Ken Venturi was a familiar face at the Masters Tournament for nearly 50 years.
He played in 14 Masters between 1954 and 1969, and he twice finished as runner-up.
After his playing career ended, he served as an honorary starter in 1983 but became familiar to millions as the lead golf analyst for CBS for 35 years. He called his final Masters in 2002.
Venturi had two close calls at slipping into the green jacket, and both ended in heartbreaking fashion.
In 1956, Venturi was poised to become the first amateur to win the Masters. He led after 54 holes but shot 80 in the windswept final round. Jack Burke Jr. edged him by one shot.
“I hit 15 greens, but I three-putted six times,” Venturi told The Augusta Chronicle in 2002.
In 1960, Venturi held the clubhouse lead but lost when Arnold Palmer birdied the final two holes.
“I’m in the clubhouse, and he finishes 3-3-3 to win,” Venturi said. “The next year, Gary Player was in the clubhouse in the lead, and Palmer went 3-4-6 and lost.
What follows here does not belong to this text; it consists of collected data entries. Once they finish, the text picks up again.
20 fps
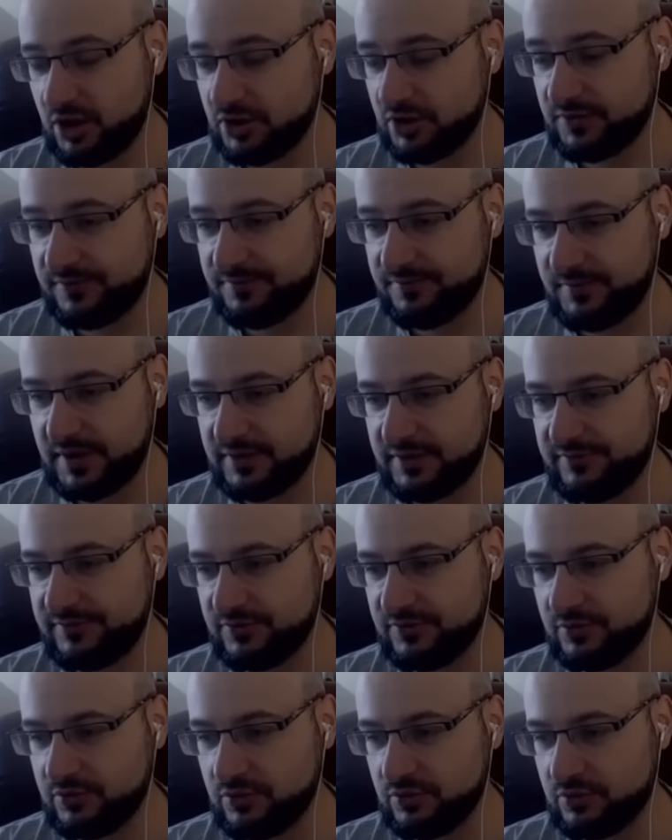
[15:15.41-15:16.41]
of
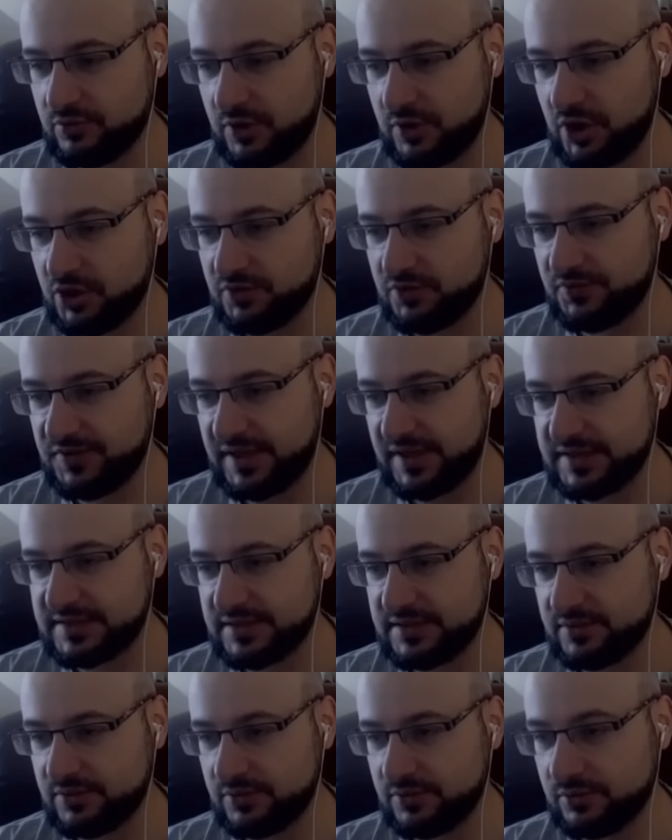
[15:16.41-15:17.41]
math to do, a lot of
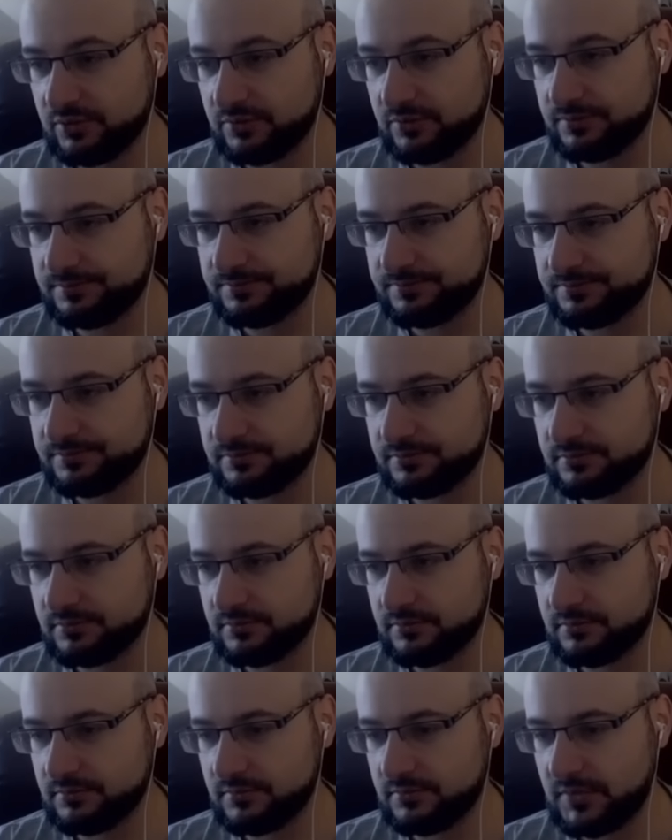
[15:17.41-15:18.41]
testing to do.
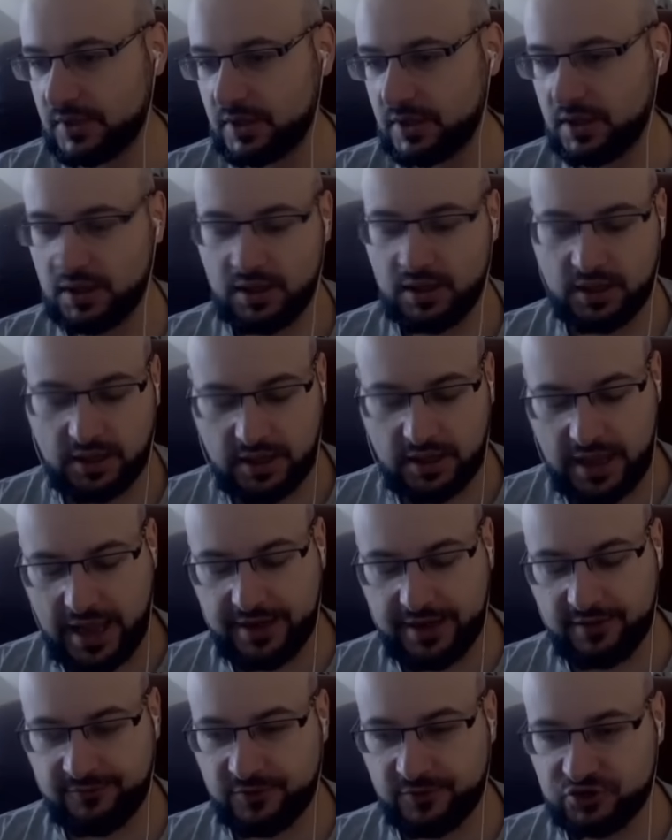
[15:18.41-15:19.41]

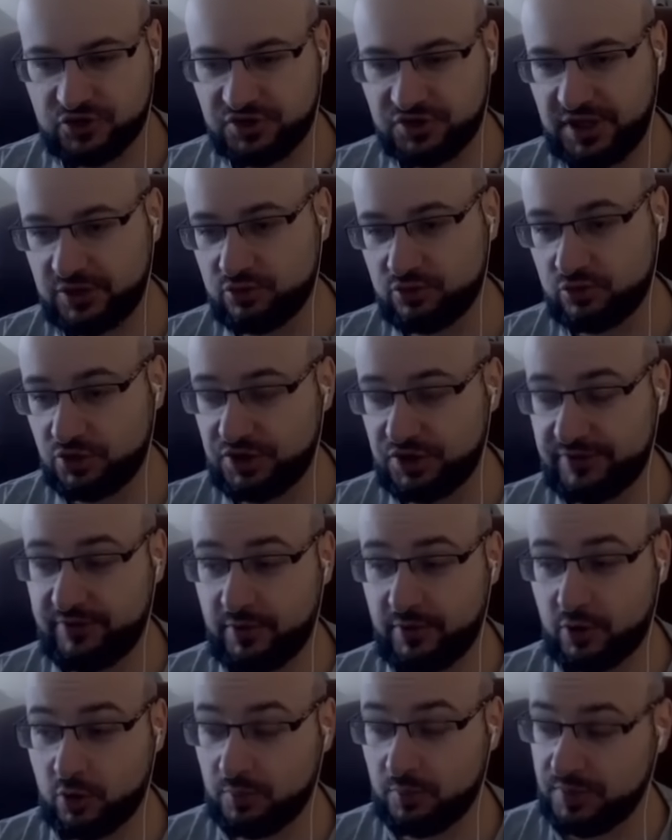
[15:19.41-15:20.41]
And unfortunately I do not have
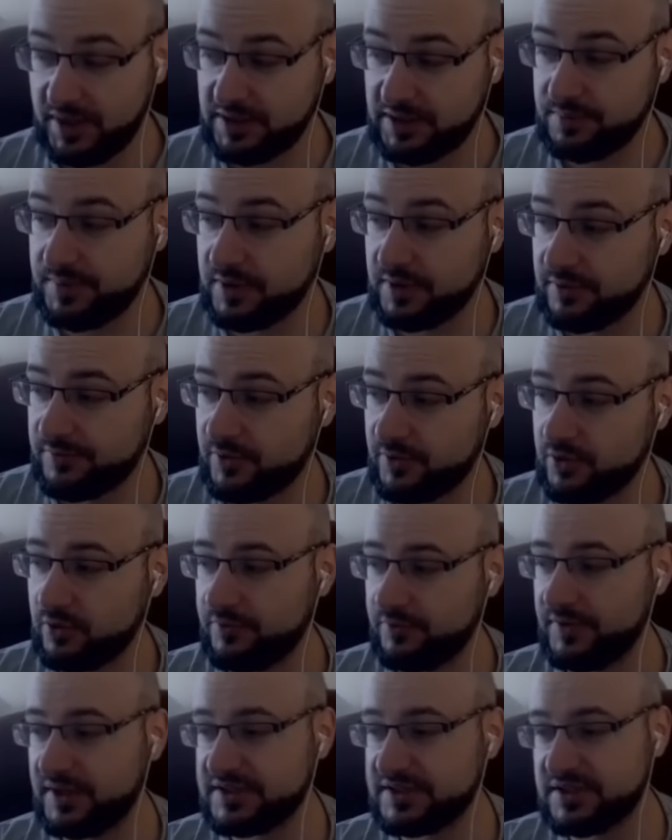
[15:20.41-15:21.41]
a complete build for you
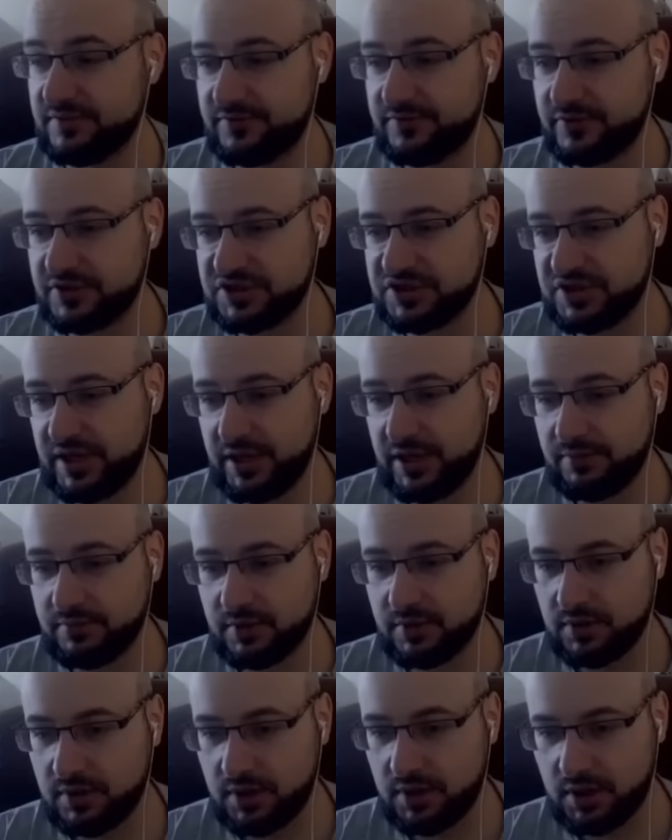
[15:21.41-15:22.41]
if it's the first
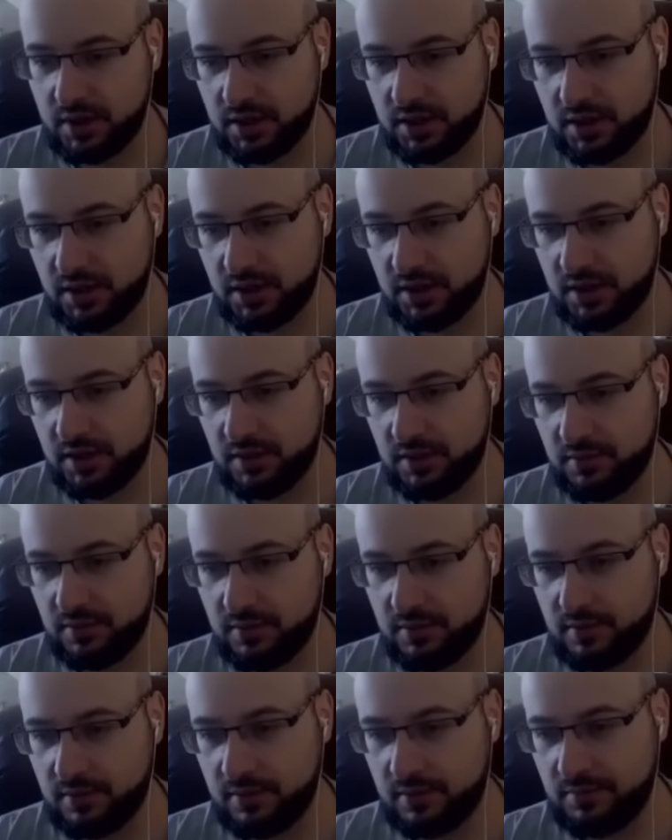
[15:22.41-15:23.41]
time.
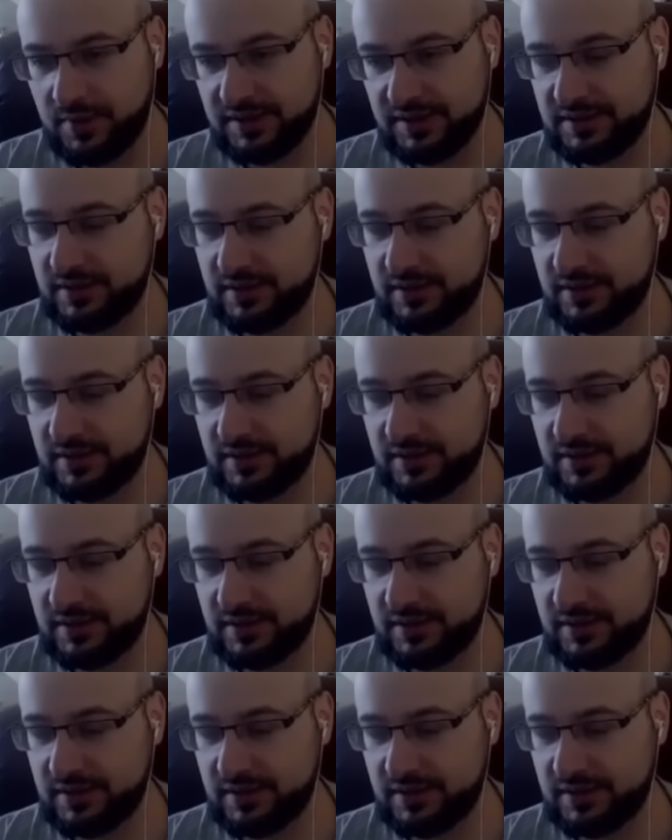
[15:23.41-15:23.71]
But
“I was thinking, ‘Why the hell me? What did I do?’ But I gave it my best.”
In 1958, Venturi and Palmer crossed paths for the first time as Palmer won the first of his four Masters titles.
The two were paired together in the final round, and Palmer’s tee shot on the par-3 12th flew the green and plugged into the bank behind it.
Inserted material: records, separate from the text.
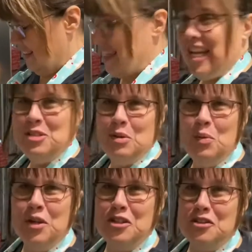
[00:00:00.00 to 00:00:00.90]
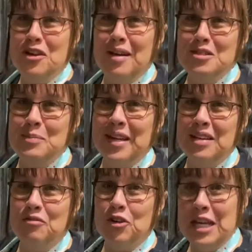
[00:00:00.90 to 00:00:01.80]
he asked me what dessert I was making
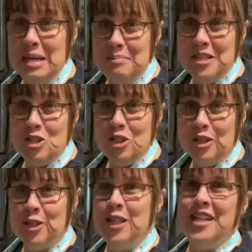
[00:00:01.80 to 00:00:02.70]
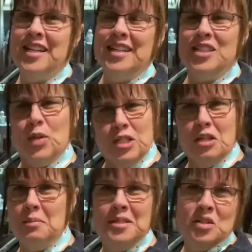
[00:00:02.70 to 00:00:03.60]
for him this year. So I told
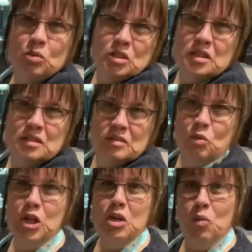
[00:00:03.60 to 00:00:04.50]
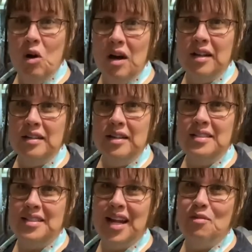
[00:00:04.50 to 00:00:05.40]
him, I said, well, just what do you want? And he
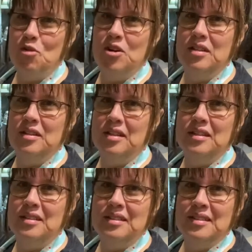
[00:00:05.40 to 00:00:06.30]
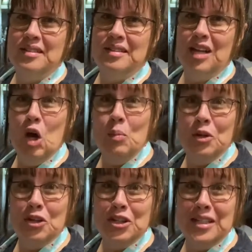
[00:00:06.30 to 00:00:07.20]
said, I want the oatmeal
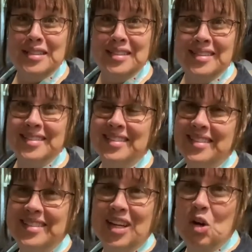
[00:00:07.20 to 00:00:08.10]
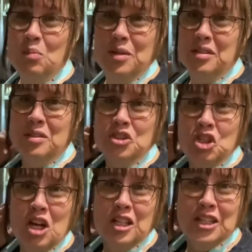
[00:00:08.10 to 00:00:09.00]
cookies, the oatmeal
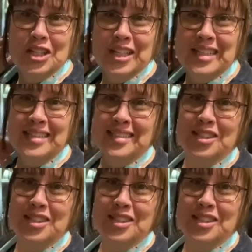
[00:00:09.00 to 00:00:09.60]
chocolate cookies. AndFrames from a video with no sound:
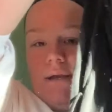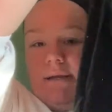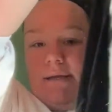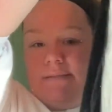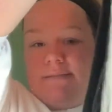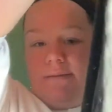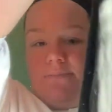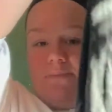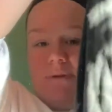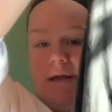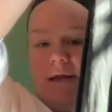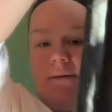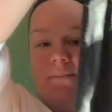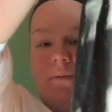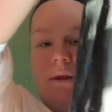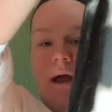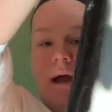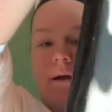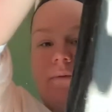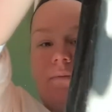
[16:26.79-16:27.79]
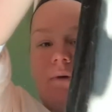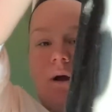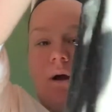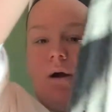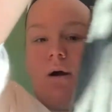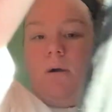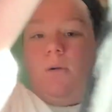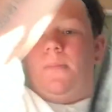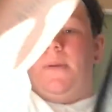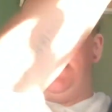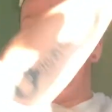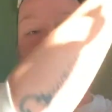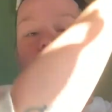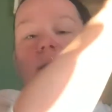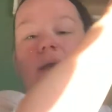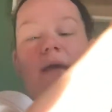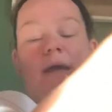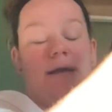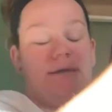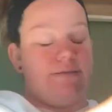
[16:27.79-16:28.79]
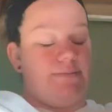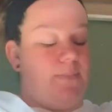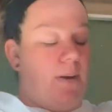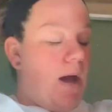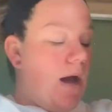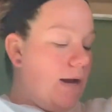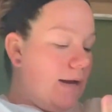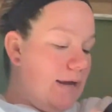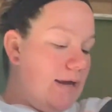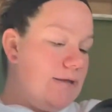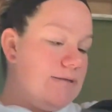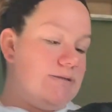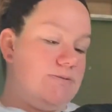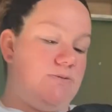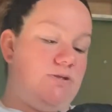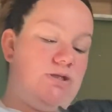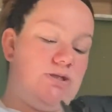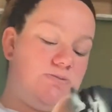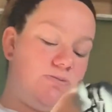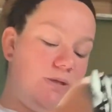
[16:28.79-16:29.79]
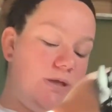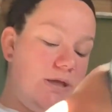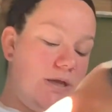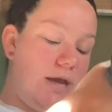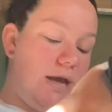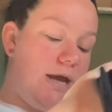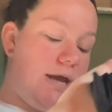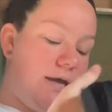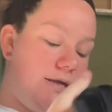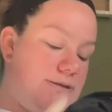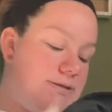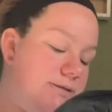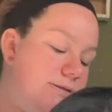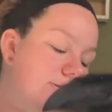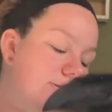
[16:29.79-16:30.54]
It's a plain black robe. It has pockets, which is really nice.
Palmer and the rules official on the 12th were unsure whether he was entitled to a free drop from the plugged lie, so Palmer played the muddy ball and wound up taking a double-bogey five.
Then, he went back and dropped a second ball and played a pitch that finished close to the hole. He made the short putt for par and turned his fate over to the Masters committee to decide which score would count.
Three holes later, the committee ruled in Palmer’s favor and he went on to win by one shot over Doug Ford and Fred Hawkins, and Venturi tied for fourth.
In his 2004 book Getting Up & Down: My 60 Years in Golf, Venturi asserted that Palmer broke the rules in 1958.
Venturi said Palmer decided to play a second ball only after he made double bogey and should have declared his intentions before playing the first ball.
“I firmly believe that he did wrong and that he knows that I know he did wrong,” Venturi wrote.